Dans le si médiatique 93, les élections municipales ont accentué le délitement de la banlieue rouge avec de nouvelles pertes de mairies communistes et apparentées. Retour en chiffres et dans l’histoire, avec une carte animée du département 2008-2014, un rapport de 2004 et un jeu de données.
Entre 2008 et 2014, le PCF a perdu six villes en Seine-Saint-Denis (Bagnolet, Blanc-Mesnil, Bobigny, Saint-Ouen, Sevran, Villepinte) et en a gagné deux (Aubervilliers, Montreuil).

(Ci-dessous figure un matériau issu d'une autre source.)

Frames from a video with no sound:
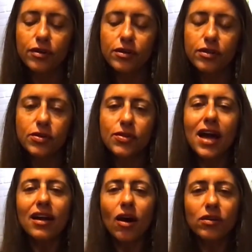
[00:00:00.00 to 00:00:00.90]
so
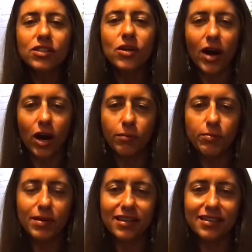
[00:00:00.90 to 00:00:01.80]
that also helped,
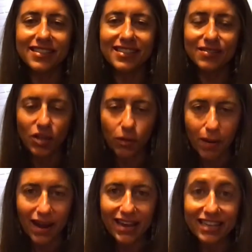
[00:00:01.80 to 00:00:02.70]
because, you know,
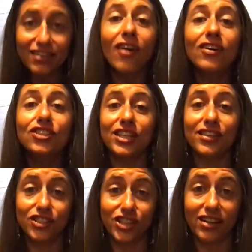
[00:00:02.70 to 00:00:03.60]
by acknowledging
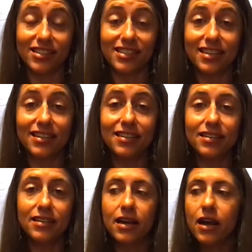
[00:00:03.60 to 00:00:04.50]
the jealousy,
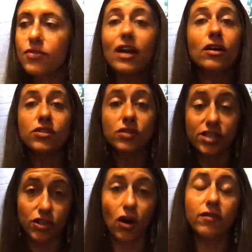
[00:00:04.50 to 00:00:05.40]
that also
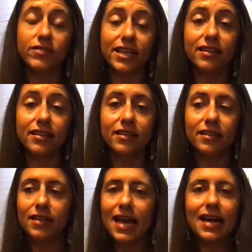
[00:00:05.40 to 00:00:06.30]
dissolved it,
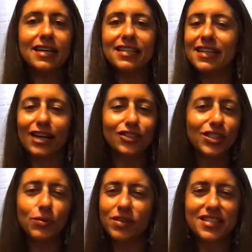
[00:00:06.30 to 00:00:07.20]
and it
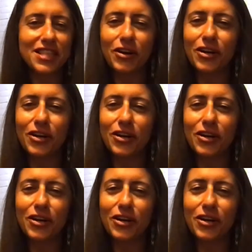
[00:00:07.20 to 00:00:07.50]
actually wasn't there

En 1977, les municipalités administraient près de 80 % de la population départementale ; elles n’en administrent plus que 26 %.[cliquez sur l’animation pour l’agrandir]

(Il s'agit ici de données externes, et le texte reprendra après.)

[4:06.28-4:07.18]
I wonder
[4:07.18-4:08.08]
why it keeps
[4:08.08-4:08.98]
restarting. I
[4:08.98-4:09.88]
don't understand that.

Le nouveau recul s’inscrit dans une évolution de longue durée, qui a commencé en 1983. Quand le département se constitue, dans la seconde moitié des années 1960, l’hégémonie communiste est totale : en 1978, les sept députés du département sont tous communistes. Cela ne tient pas au hasard. Quand le pouvoir gaulliste redécoupe les départements de la Région parisienne, il s’attache à concentrer et à isoler dans un même territoire le cœur de la « banlieue rouge ».

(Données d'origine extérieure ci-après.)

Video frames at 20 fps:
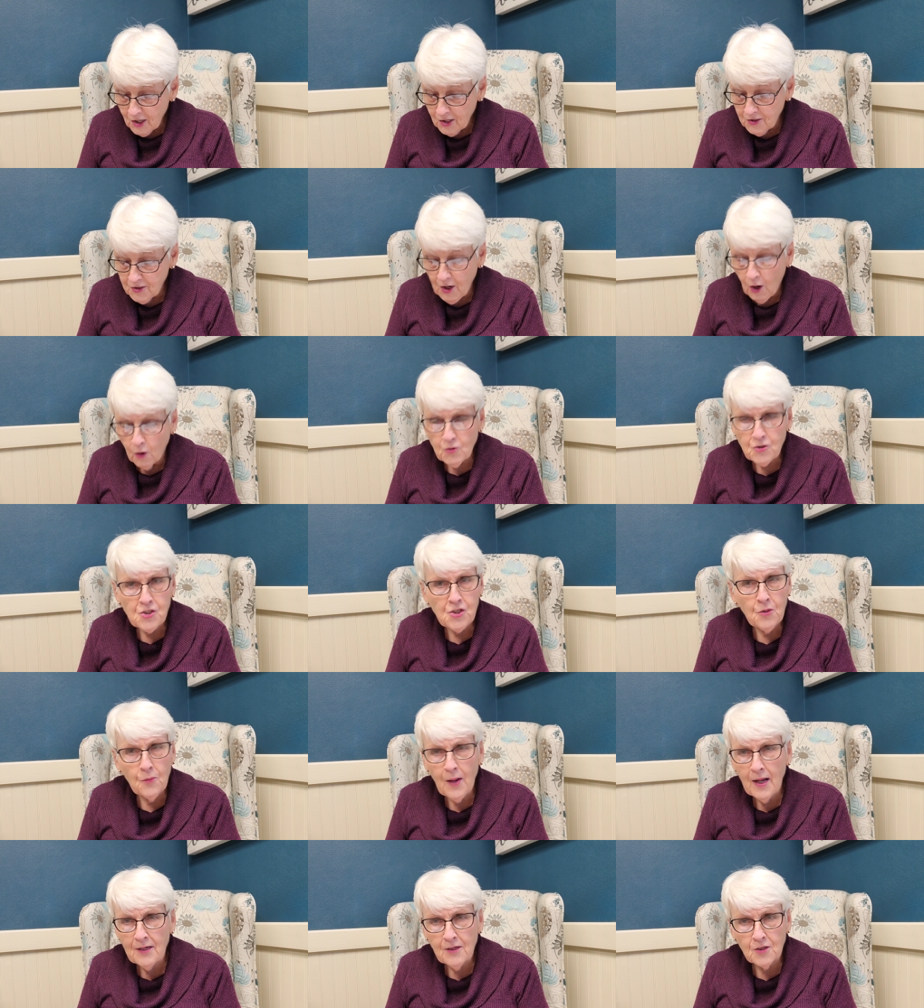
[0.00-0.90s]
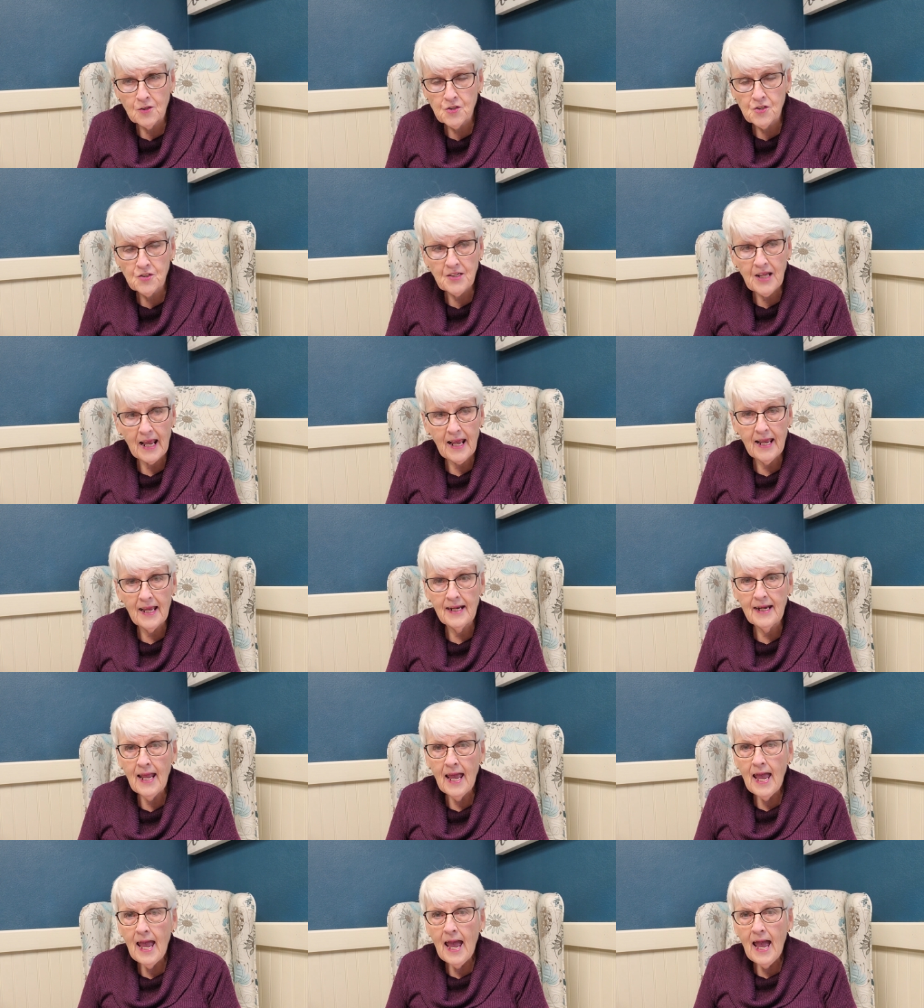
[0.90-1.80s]
Don't you
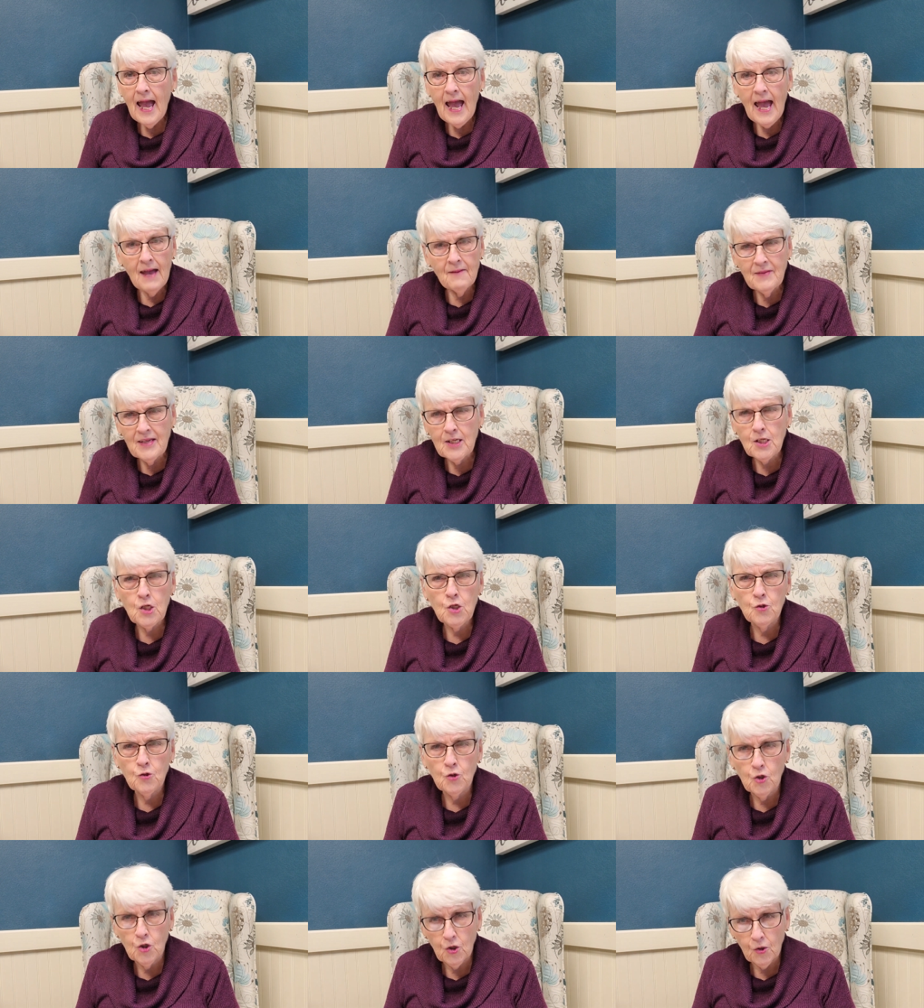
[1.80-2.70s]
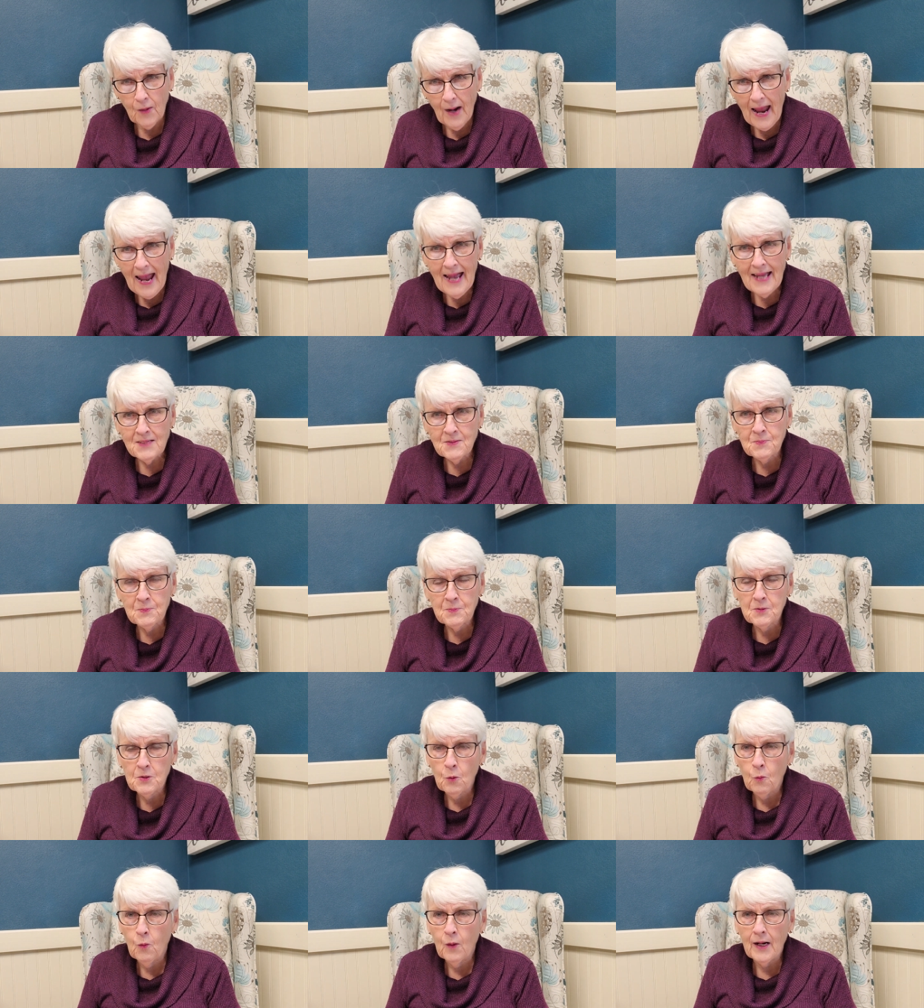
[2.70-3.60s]
understand? Haven't you
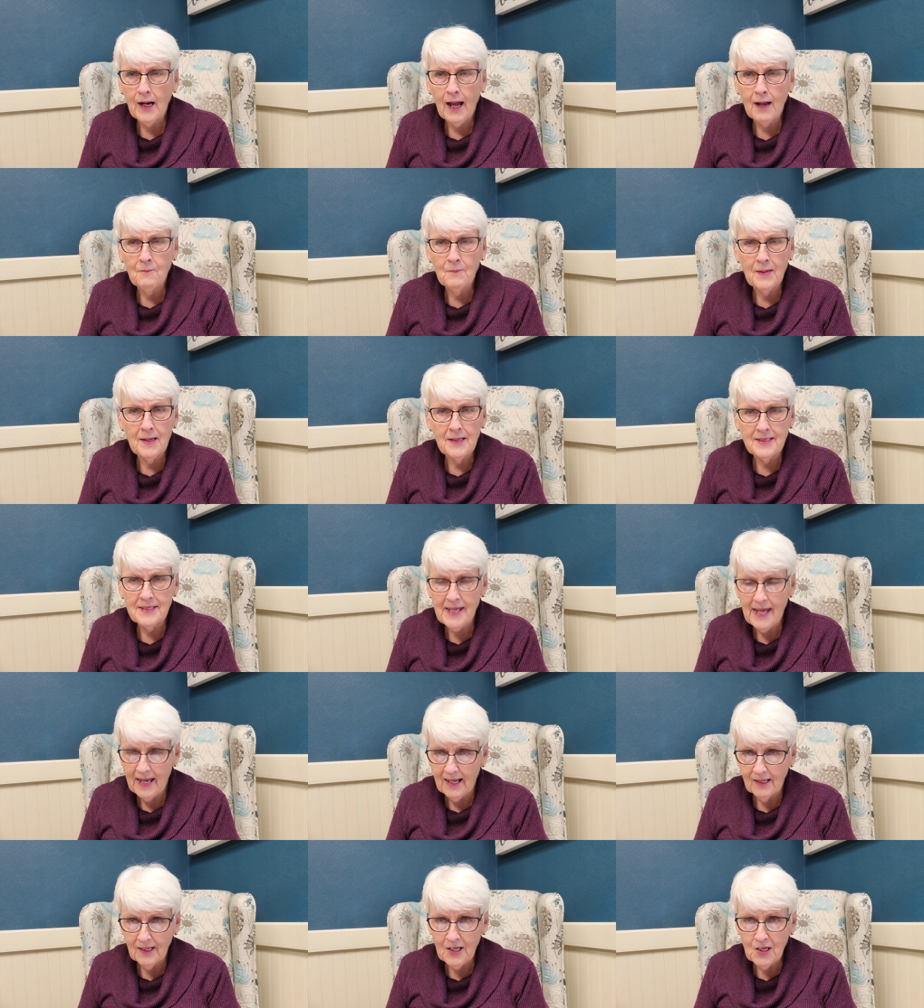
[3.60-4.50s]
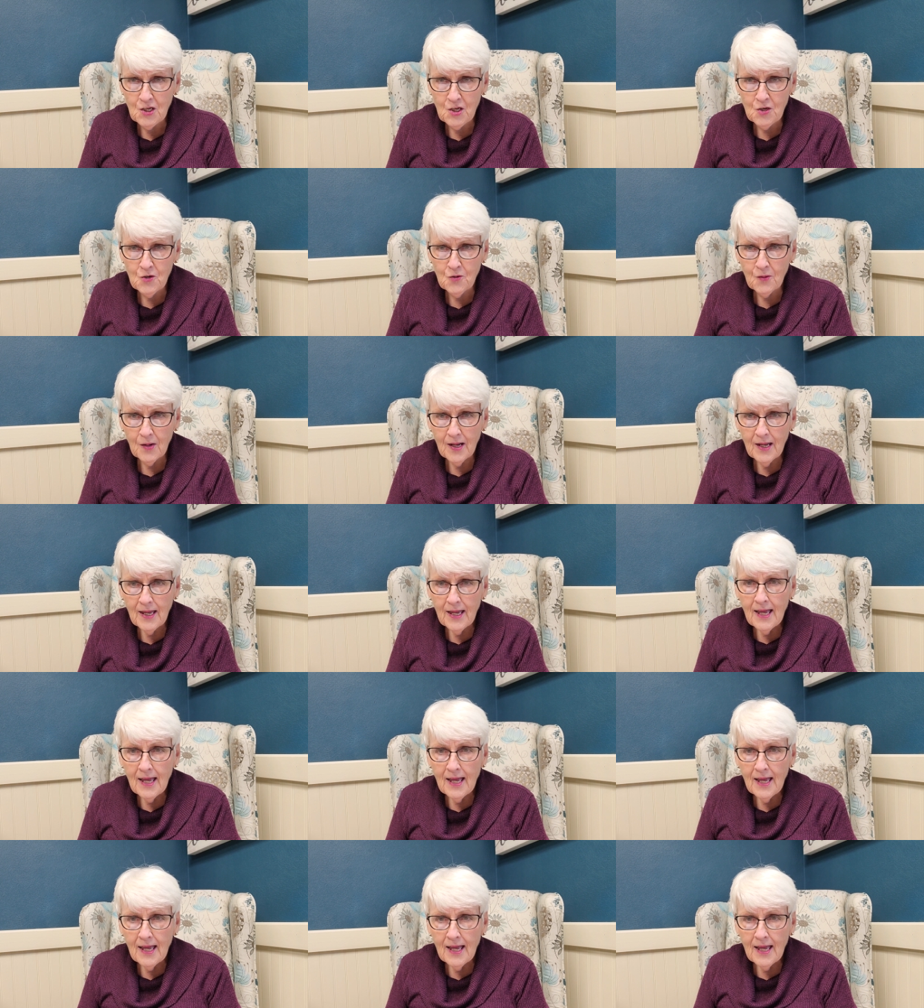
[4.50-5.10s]
grasped what I've been telling you?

L’évolution électorale de la Seine-Saint-Denis
Nous en sommes bien loin aujourd’hui. Par comparaison, le département du Val-de-Marne, où le face-à-face de la droite et du PCF est vigoureux dès la création du département, a mieux résisté que la Seine-Saint-Denis : les communistes administraient moins de 50 % de la population val-de-marnaise en 1977 et encore 30,8 % en 2014.
Pourquoi cette particularité ? Dès les années 1980, Paul Chemetov écrivait à Georges Valbon pour lui suggérer des réflexions et propositions pour Bobigny et la Seine-Saint-Denis. Il prenait ainsi part à la réflexion sur la Région parisienne qui commençait à se structurer, alors autour de « Banlieue 89 ». Paul Chemetov a eu la gentillesse de nous donner une copie de cette lettre qui est restée sans suite.
En 2004, j’ai réalisé un rapport sur l’évolution électorale de la Seine-Saint-Denis. Il avait été alors commandé par la fédération du PCF de la Seine-Saint-Denis. Il n’a fait alors l’objet d’aucune réflexion collective. À la relecture, on peut penser que c’est dommage. Un grand nombre de fragilités structurelles qui menaçaient l’implantation communiste y étaient décrites. Et quelques suggestions y étaient formulées, de façon très générale, pour une relance possible. Ce rapport était accompagné d’un important volume de données, éclairant l’évolution sociodémographique et sociopolitique du département.
Nous mettons ce rapport et ces données (voir les documents ci-dessous) à la disposition de celles et ceux qui s’intéressent à l’histoire récente et à la vie de ce territoire attachant, caractéristique de l’évolution urbaine contemporaine. Il s’agit d’un rapport daté (2004), à un moment où les communistes étaient encore à la tête de l’institution départementale. Les données n’y sont donc pas à jour, et certaines formulations prospectives paraissent optimistes. Il est vrai que ce rapport d’analyse se voulait aussi une aide pour l’action.
Il partait du constat d’un département autrefois plutôt homogène, que l’évolution urbaine et la crise ont peu à peu déstructuré. Le processus de désagrégation, que cela soit juste ou non, pouvait être imputé à la force politique localement dominante, donc au PCF. Cette imputation défavorable était alors d’autant plus préoccupante que les bases communales de l’implantation communiste étaient fragilisées dans un grand nombre de communes, dont la typologie est esquissée.